Here is a CNN article about dealing with anx. http://www.cnn.com/2014/03/04/health/ramprasad-depression/index.html?hpt=hp_bn13
I have some awsome notes that my psychiatris gave me to help me cope . It gives you very accurate info on all types of anxiety and panick attacks there is. Although it wont help you overcome you health anxiety as only you can but it does help reduce the symptoms drasticaly and minimizes irrational patterns of thought with the exercises and psychological exercises it tells you to do but its much more complex than what I make it to be.It took about 15days before I felt a differenceyou you suppose to feel a difference in 10days but I have severe health anxiety and I think thats why it took abit longer with me but I am functional again and I refuse to take medication so if it worked for me it will work for anyone. So drop me a mail and Ill email them to who ever wants them.:)
Even having constant itchy skin will trigger my anxiety. I heard it can be a sign of leaukenia it something idk I stay off the net now and my skin always itches.

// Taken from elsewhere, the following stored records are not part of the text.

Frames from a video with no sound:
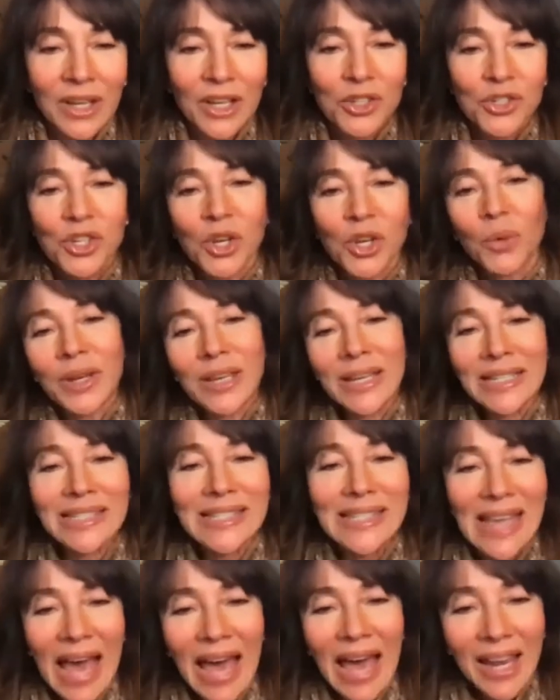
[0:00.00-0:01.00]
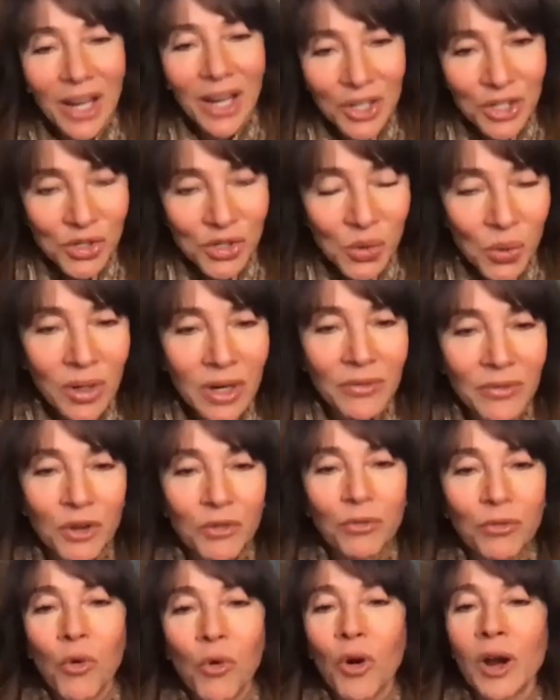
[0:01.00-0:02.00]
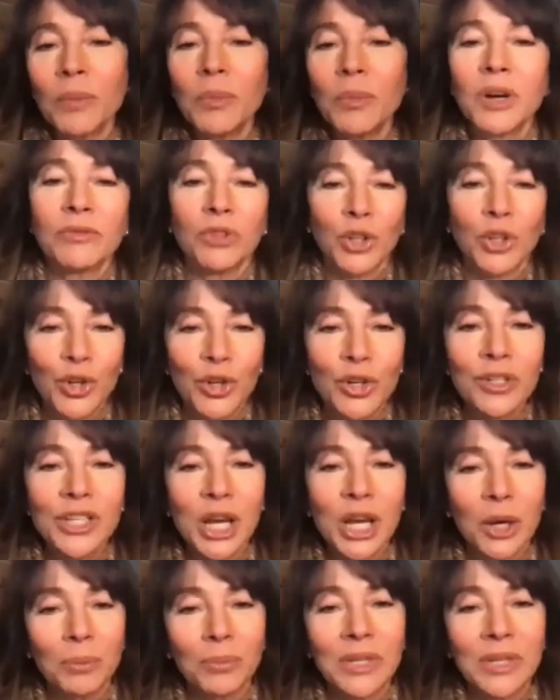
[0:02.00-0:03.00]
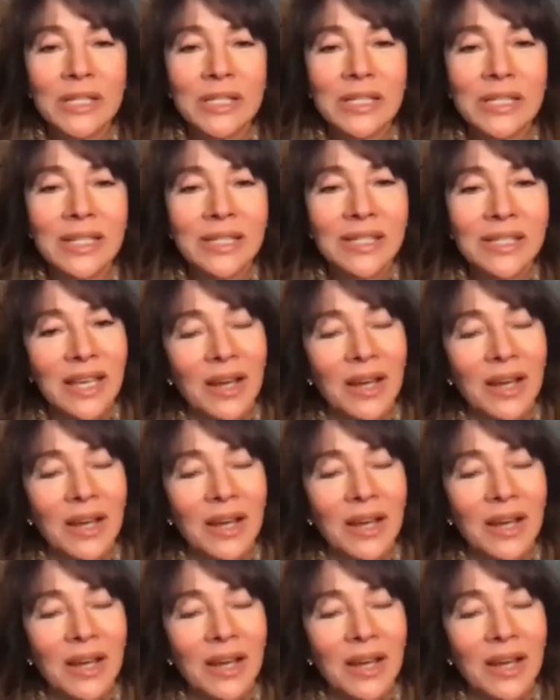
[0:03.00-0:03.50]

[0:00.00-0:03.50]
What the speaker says: So is that a sort of a form of learned helplessness,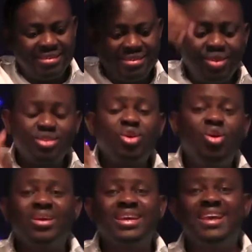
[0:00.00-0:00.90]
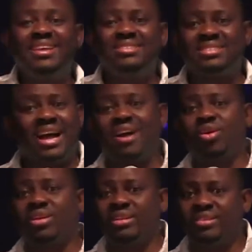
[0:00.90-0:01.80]
Not all gains are
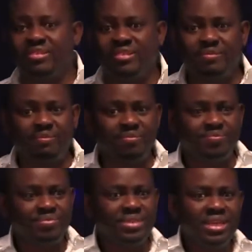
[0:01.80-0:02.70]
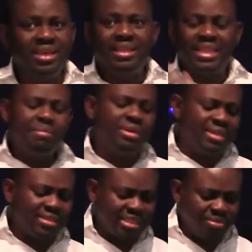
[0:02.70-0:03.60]
godly. Let me
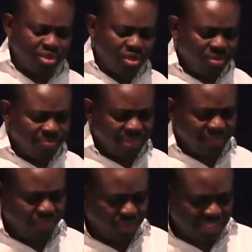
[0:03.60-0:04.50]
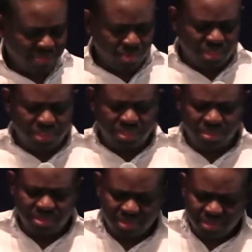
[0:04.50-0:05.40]
read a scripture in 1
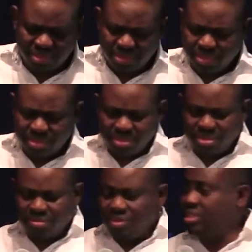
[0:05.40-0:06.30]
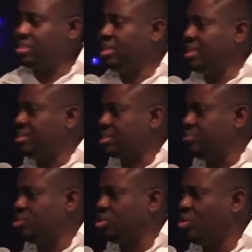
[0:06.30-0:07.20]
Timothy. Read a
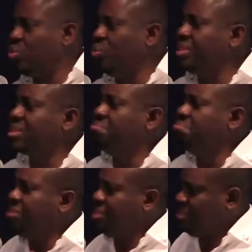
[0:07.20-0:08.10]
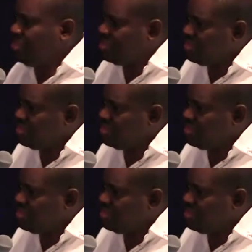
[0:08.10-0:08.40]
scripture with me.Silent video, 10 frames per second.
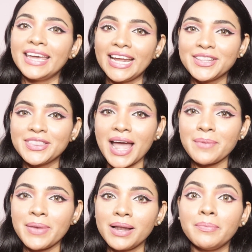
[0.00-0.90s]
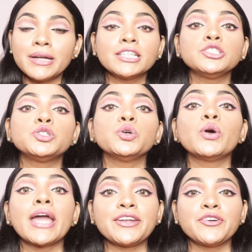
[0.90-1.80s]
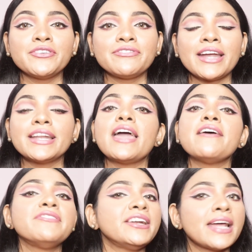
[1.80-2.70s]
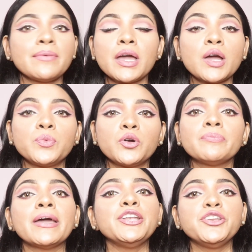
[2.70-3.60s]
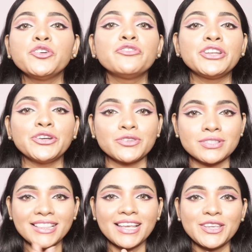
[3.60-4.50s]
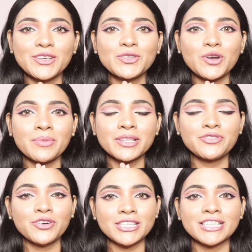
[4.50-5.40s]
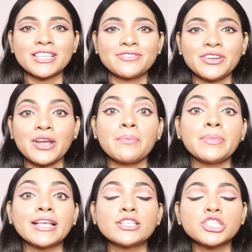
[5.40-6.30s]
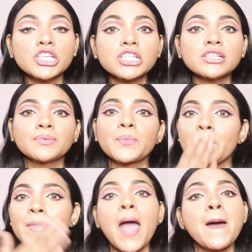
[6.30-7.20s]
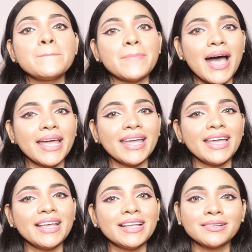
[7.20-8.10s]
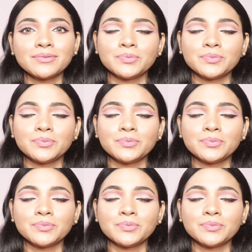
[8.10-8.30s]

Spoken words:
Hit that bell button to get notified every time I upload my new videos. And thank you so much for watching this video. I'm being Sush. Bye.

I try to tell myself. Well it is winter. Rarely does it get above 50 where I'm at. I'm sure this dry cold weather is playing a role. Plus my blood tests were fine and I physically feel fine.. For the most part.. This self talk will help then oh skin itches again! (Has been going on for past 3 months). Ahh anxiety can sure make me feel like a wacko :)
Wow! I'm sorry you all feel this, but what a reassurance this post gave me!!! Although I don't wish this to anyone, I feel better knowing I'm not alone. There's a new worry every songle day! One day I have heart problems, then MS, cancer..... I had a physical, Obgyn appt. and psychiatrist.... All tests are fine, the doctors even told me they are jealous of my results, cause they were so good. But still, I don't believe in them! I'm driving myself and my family and friends crazy!

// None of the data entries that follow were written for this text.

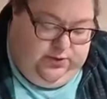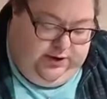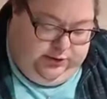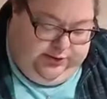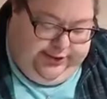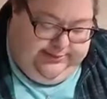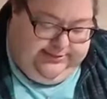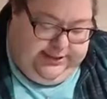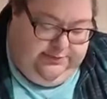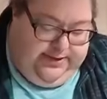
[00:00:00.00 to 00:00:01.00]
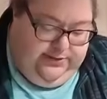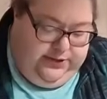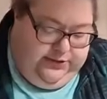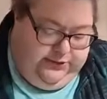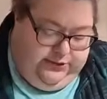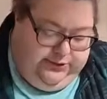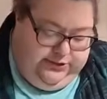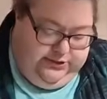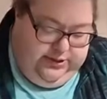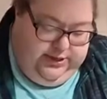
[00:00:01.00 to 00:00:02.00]
Aquarium Sal by Lola
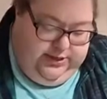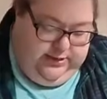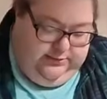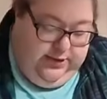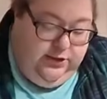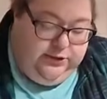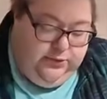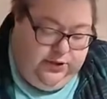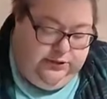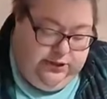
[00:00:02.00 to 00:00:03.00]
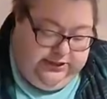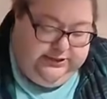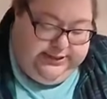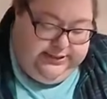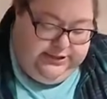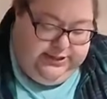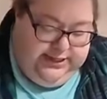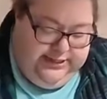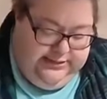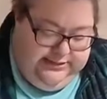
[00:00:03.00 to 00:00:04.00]
Crow Cross Stitch, and
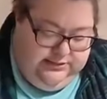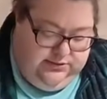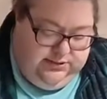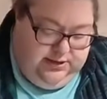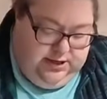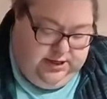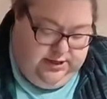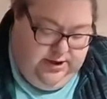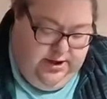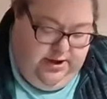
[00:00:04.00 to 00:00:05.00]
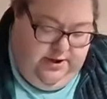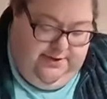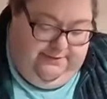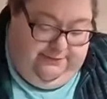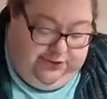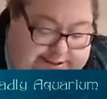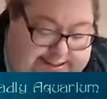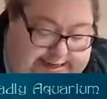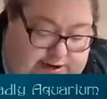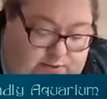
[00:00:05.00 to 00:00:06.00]
I did this one on
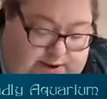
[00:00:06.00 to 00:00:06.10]
14 count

I'm on the fourth day of Lexapro, and the side effects now makes me think I'm really sick! I really hope this med helps me, it has on the past....
God bless us all!
I also found medication was the only thing that helped me. And going into the doctors every 2 weeks to be reassured. Which isn't realistic. I will watch a beautiful mind though I actually haven't seen it. All tests say I'm fine but I swear its been something new everyday lately
The only way I freed myself from anxiety was with anti depressant pills, but now I have stopped those, the anxiety has returned. I have read books and articles on the internet, and try everything to relieve the anxiety. Some do help in the short term. I think the only real way to ease anxiety is with medication, but like me, many people do not want to do this.
I take quite a few supplements, do relaxation, breathing control, you name it, I do it. I find I feel better as the day wears on. Something to do with chemicals in the brain I think.
Lucinda Basset, she has a great book about anxiety. She had a program that I tried when I was younger but the anxiety came back for me. Which means I will get at it again! It's a great tool
I am the same love, everyday I think I'm gonna die as I get regular pains in chest and my left arm is now affected, Ive had tests and nothing but this does not provide reassurance at all. My health anxiety is out of control right now! :( xx
It will help you to watch (again) movie Beautiful Mind, the scene when John Nesh realise what was imagination and what was reallity :)
You can look up a method called tapping or you could always go the medication route.